-- RECORD EXTRACTS follows --
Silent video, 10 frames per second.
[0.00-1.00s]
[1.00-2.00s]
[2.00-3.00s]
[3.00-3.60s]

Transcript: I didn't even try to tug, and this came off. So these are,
-- RECORD EXTRACTS concluded --
-- RECORD EXTRACTS follows --
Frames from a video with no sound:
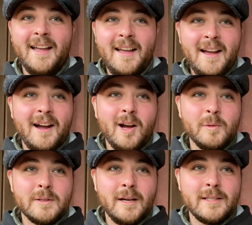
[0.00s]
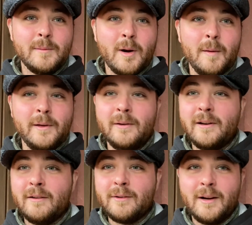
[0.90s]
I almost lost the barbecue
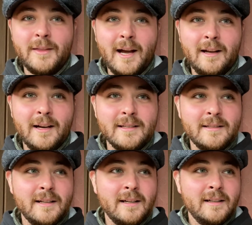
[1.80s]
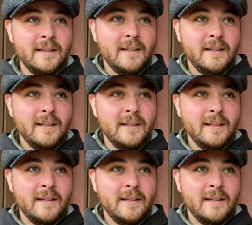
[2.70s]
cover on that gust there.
-- RECORD EXTRACTS concluded --
-- RECORD EXTRACTS follows --
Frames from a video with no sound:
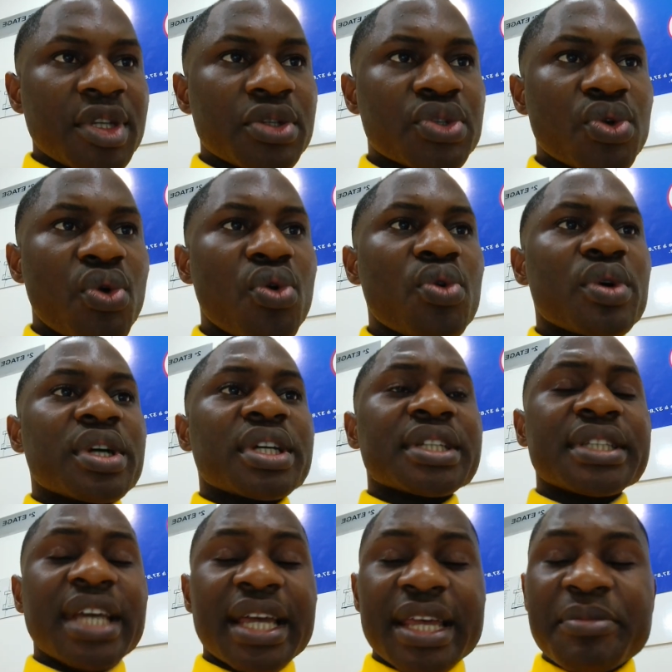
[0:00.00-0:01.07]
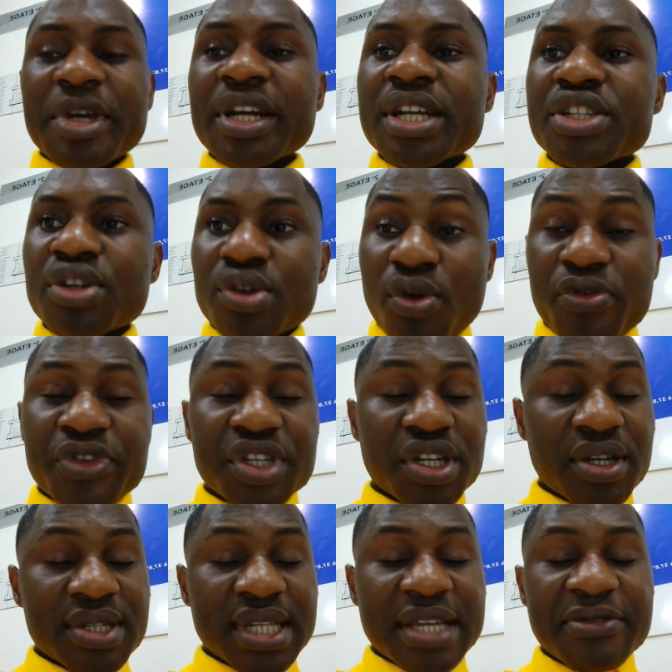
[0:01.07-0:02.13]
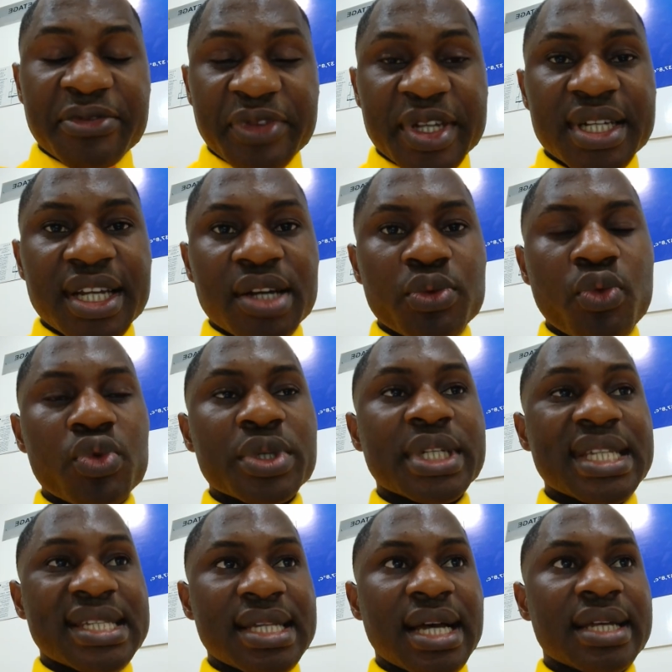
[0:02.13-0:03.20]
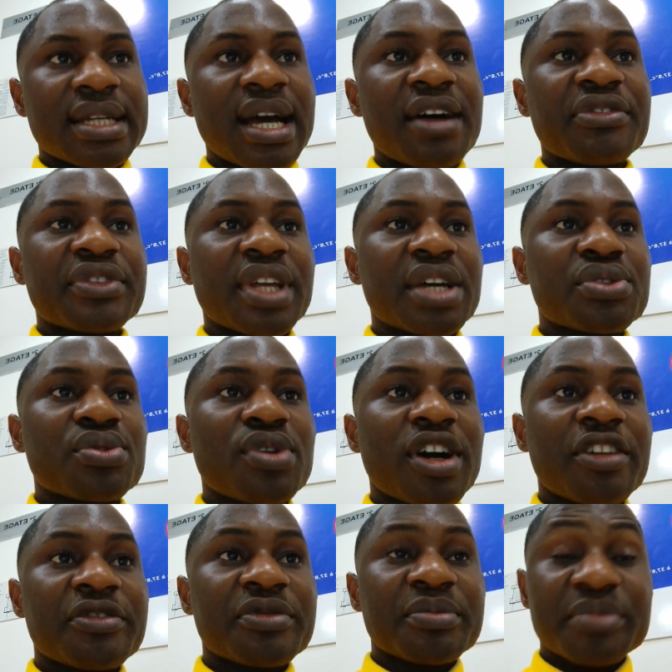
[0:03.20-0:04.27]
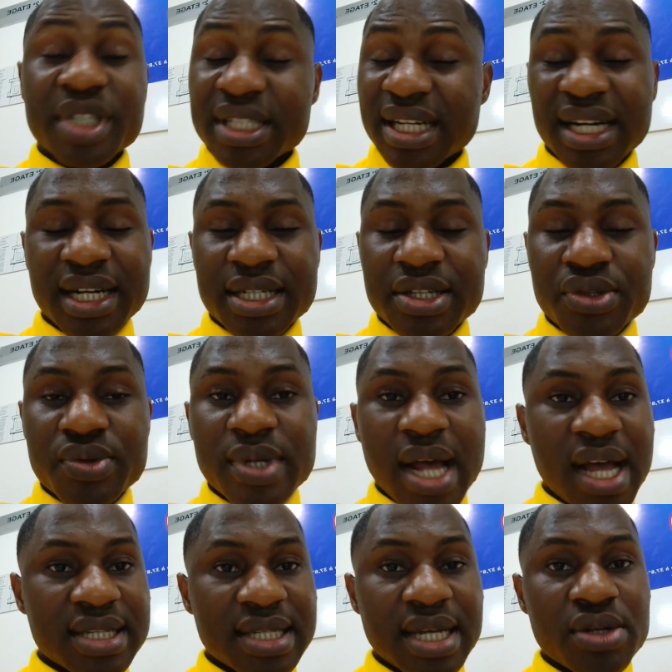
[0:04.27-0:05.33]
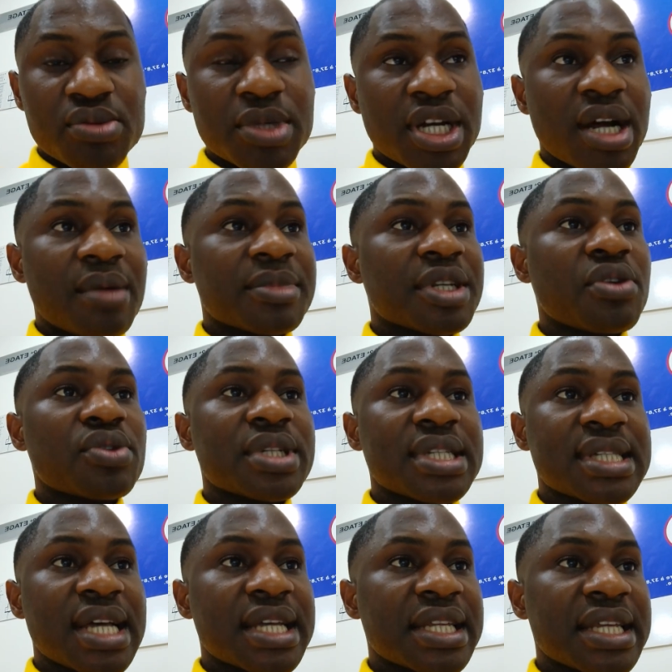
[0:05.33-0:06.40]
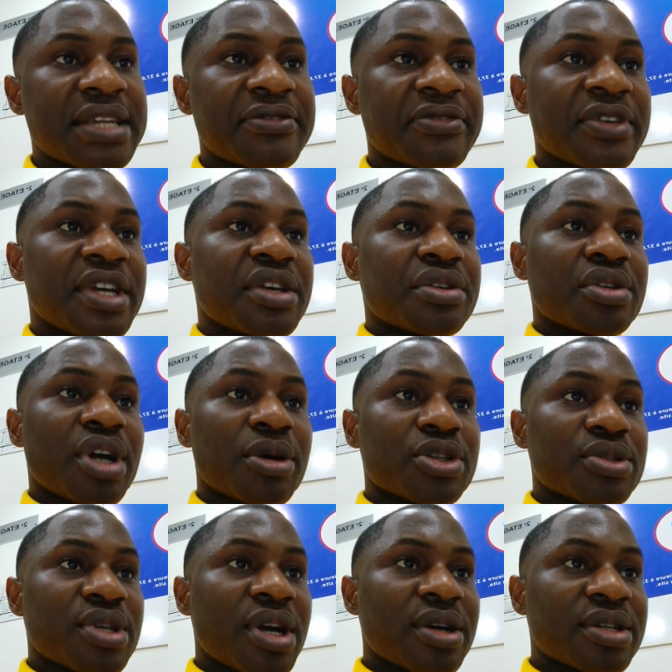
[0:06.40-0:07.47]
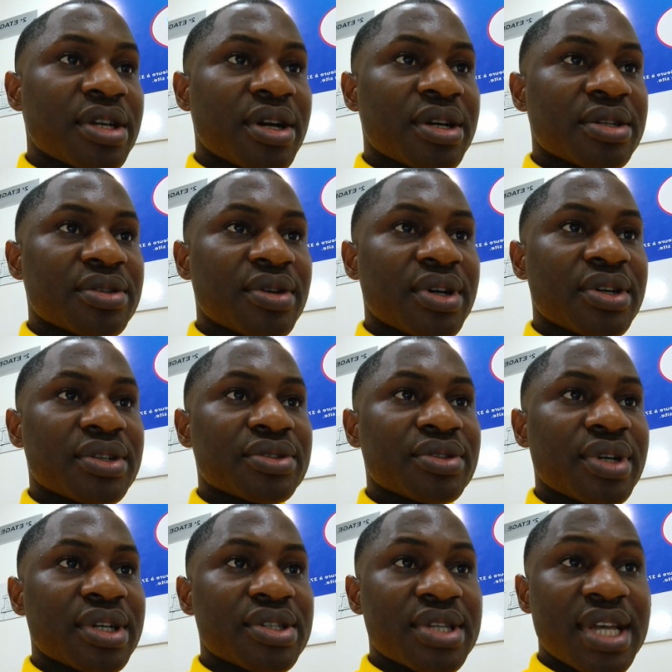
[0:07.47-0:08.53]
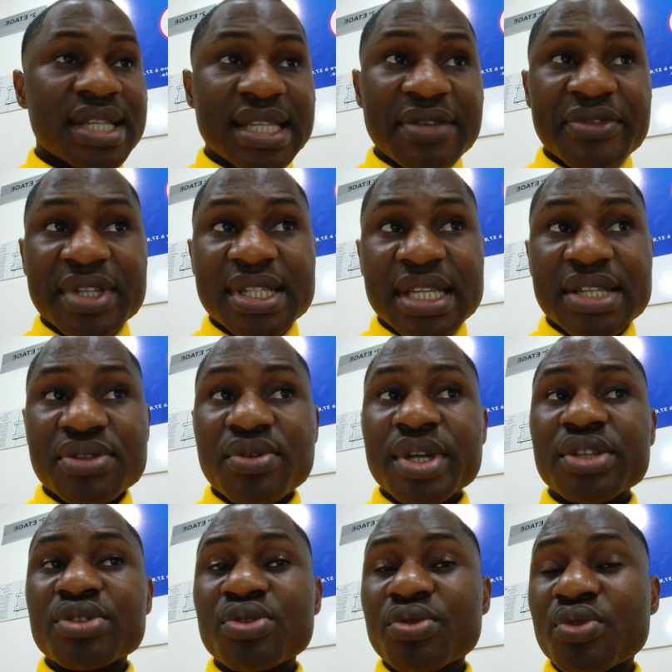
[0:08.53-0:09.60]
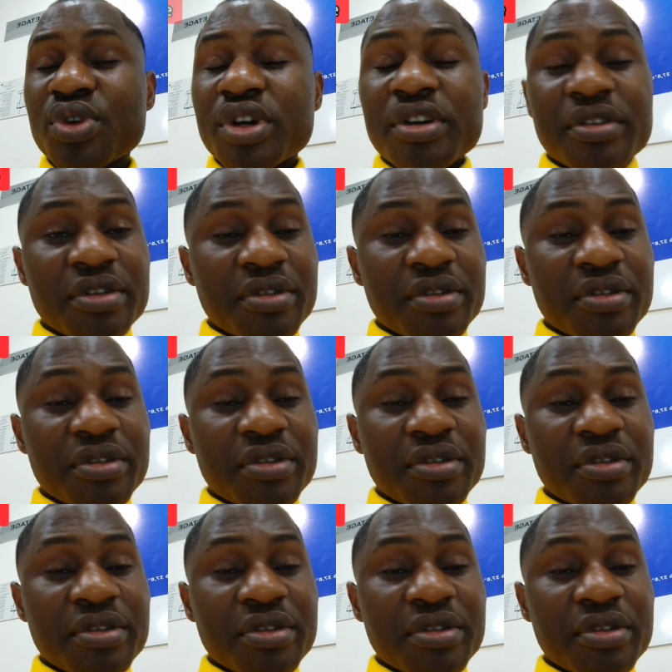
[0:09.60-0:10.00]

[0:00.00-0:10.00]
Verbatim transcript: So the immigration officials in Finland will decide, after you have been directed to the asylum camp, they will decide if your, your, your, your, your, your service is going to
-- RECORD EXTRACTS concluded --
▶ _WORK TO BE COMPLETED_: Set the pictures aside and retype exactly the lines above from the line with "[0:03.20-0:04.27]" to the line with "Verbatim transcript: So", both included, adding no others.

▶ _TASK RESPONSE_:
[0:03.20-0:04.27]
[0:04.27-0:05.33]
[0:05.33-0:06.40]
[0:06.40-0:07.47]
[0:07.47-0:08.53]
[0:08.53-0:09.60]
[0:09.60-0:10.00]

[0:00.00-0:10.00]
Verbatim transcript: So the immigration officials in Finland will decide, after you have been directed to the asylum camp, they will decide if your, your, your, your, your, your service is going to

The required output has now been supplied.